Pierre Gasly ruft Alpine dringend dazu auf, sich vor dem aufregenden Saisonauftakt der F1 zu steigern
Während der Countdown zur neuen Formel-1-Saison herunterläuft, hält Pierre Gasly von Alpine nicht mit seinen Forderungen nach Verbesserungen zurück. Der erfahrene Fahrer hat unmissverständlich klargemacht, dass es innerhalb des Teams mehrere Bereiche gibt, die vor dem Rennen in Melbourne erheblich verbessert werden müssen. Dennoch bleibt Gasly angesichts der Herausforderungen „positiv gestimmt“ hinsichtlich des bevorstehenden Weges.
Erstmals hat das Team Enstone mit einem Mercedes-Antriebsstrang zusammengearbeitet, nachdem es sich von seinem vorherigen Werkseinsatzstatus zurückgezogen hat. Dies markiert einen entscheidenden Strategiewechsel, und Gaslys Leistung in der Vorsaison war bemerkenswert. Er belegte den sechsten Platz bei der Gesamtzahl der absolvierten Runden während des privaten Shakedowns in Barcelona und der offiziellen Tests in Bahrain und sicherte sich die achtbeste Zeit an den letzten Testtagen in Sakhir.

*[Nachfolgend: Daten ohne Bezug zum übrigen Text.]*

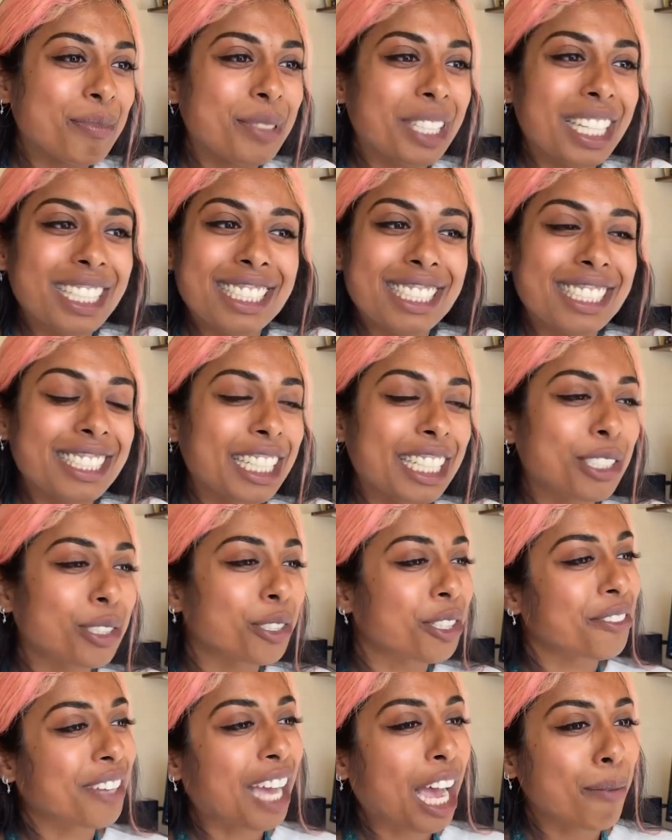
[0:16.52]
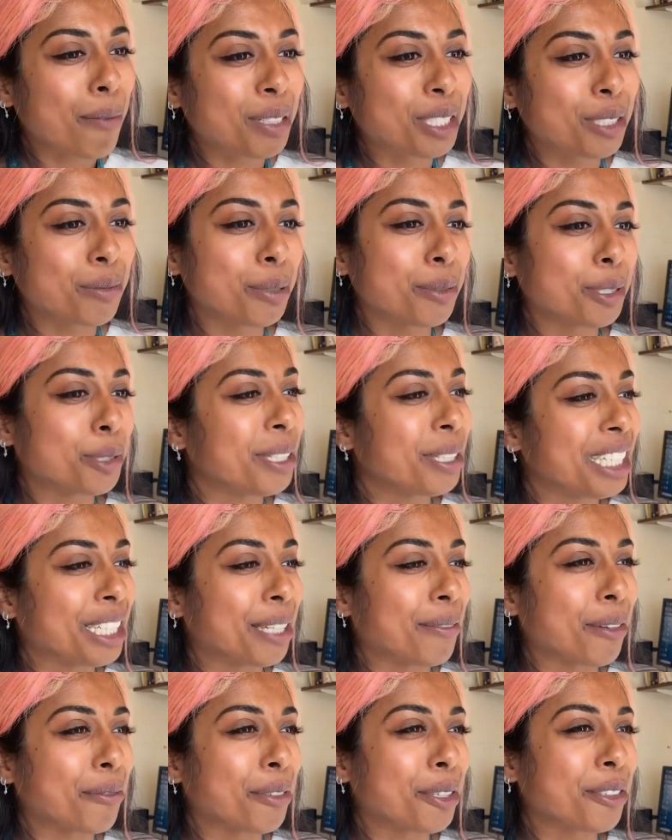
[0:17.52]
that just like sort of happened to be between
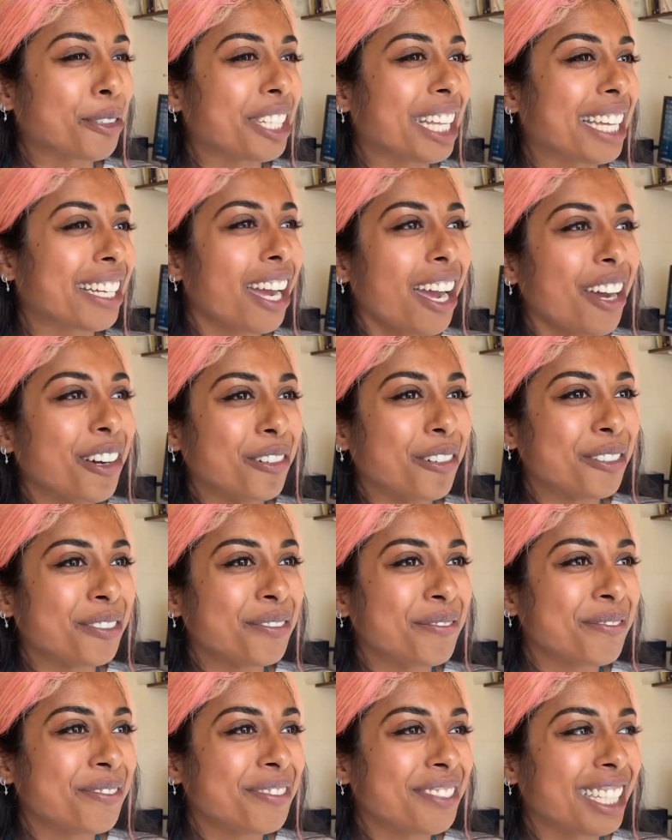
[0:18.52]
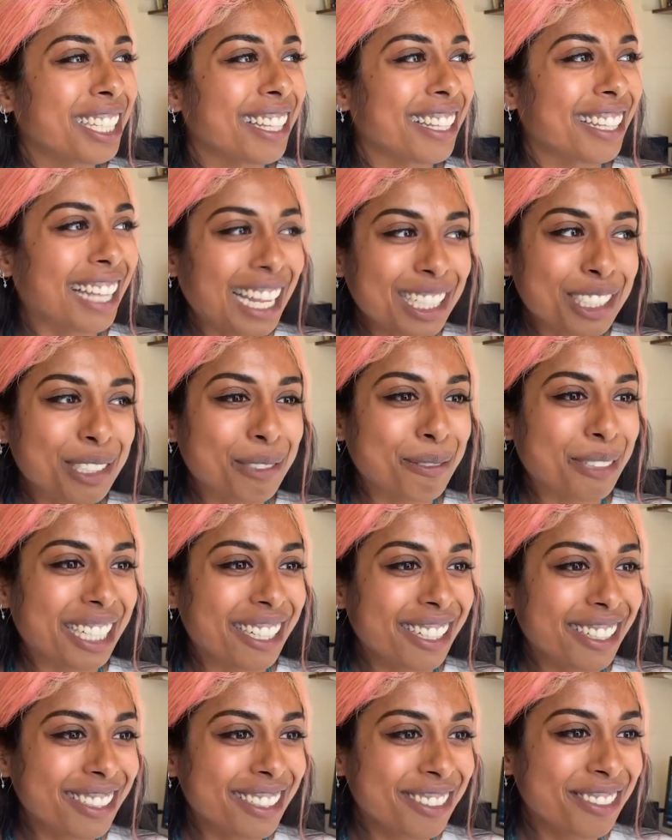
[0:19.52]
them. And we were like, oh, that's
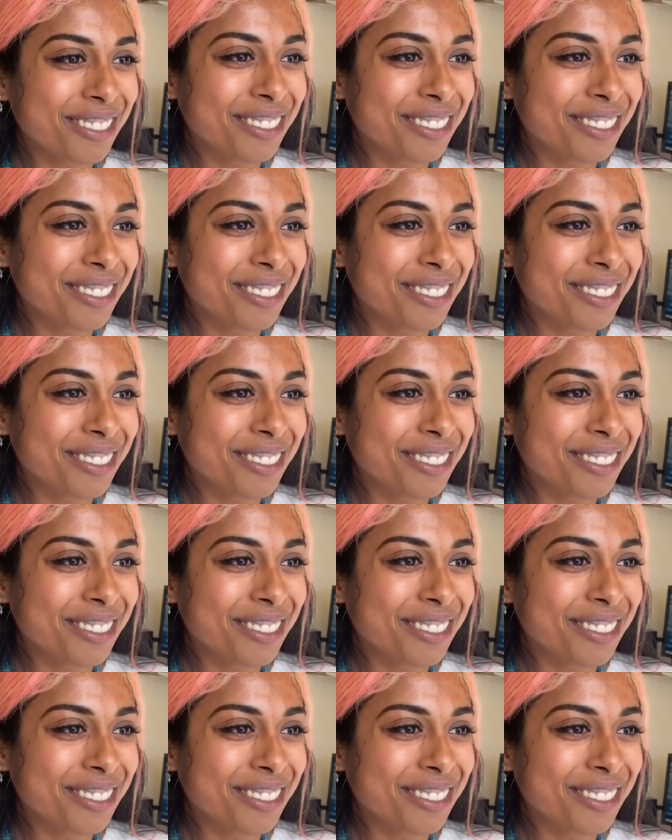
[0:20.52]
weird.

In Anbetracht dessen, was er als eine „ungewöhnliche“ Vorsaison beschreibt, betont Gasly die Notwendigkeit, die Zeit auf der Strecke zu maximieren. Da Alpine fest in der Mitte des Feldes bei den absolvierten Runden sitzt, besteht er darauf, dass jeder Moment auf der Strecke entscheidend ist. „Das war ein unglaublich arbeitsreicher Monat für uns, was für Februar in der F1 ziemlich untypisch ist“, bemerkte Gasly nach dem intensiven Testen. „Wir hatten bereits 10 Tage auf der Strecke mit dem A526 an Orten wie Silverstone, Barcelona und Bahrain, und ich bin auf jeden Fall bereit und aufgeregt, wieder zu fahren.“
In einer typischen Saison hätten die Fahrer nur anderthalb Tage Vorbereitung, bevor das Rennen offiziell beginnt. Dieses Jahr haben sie jedoch beeindruckende viereinhalb Tage Testzeit erhalten – ein wesentlicher Vorteil für ein Team, das ein neues Auto einführt. Mit über 1.000 absolvierten Runden ist Alpine entschlossen, die Ränge zu erklimmen, nachdem sie 2025 eine katastrophale Leistung gezeigt haben, die sie am Ende der Konstrukteurswertung zurückgelassen hat.
Trotz der vielversprechenden Kilometerleistung erkennt Gasly den steilen Weg, der vor ihm liegt. „Ich bin zufrieden mit dem, was wir im letzten Monat erreicht haben, und es war eine enorme Anstrengung von allen im Team“, sagte er nachdrücklich. „Es gibt jedoch noch viel zu analysieren, und mehrere Schlüsselbereiche benötigen unsere Aufmerksamkeit, damit wir die dringend benötigten Verbesserungen finden.“
Gasly ruht sich nicht auf seinen Lorbeeren aus; er plant, nächste Woche zwei Tage im Hauptquartier in Enstone zu verbringen, um sich intensiv mit der Simulatorarbeit zu beschäftigen und eng mit seinem Team in Vorbereitung auf den Großen Preis von Australien zusammenzuarbeiten. „Das ist eine aufregende Zeit für uns, und ich freue mich darauf, die Stunden zu investieren, bevor wir auf die Strecke in Australien gehen“, schloss er.
Mit den Einsätzen höher denn je und dem Druck, der steigt, bleibt den Fans nur zu fragen: Kann Alpine der Herausforderung gerecht werden und ihr Schicksal in dieser Saison wenden? Eines ist sicher – Gaslys Aufruf zum Handeln ist nur der Anfang dessen, was eine fesselnde F1-Saison verspricht.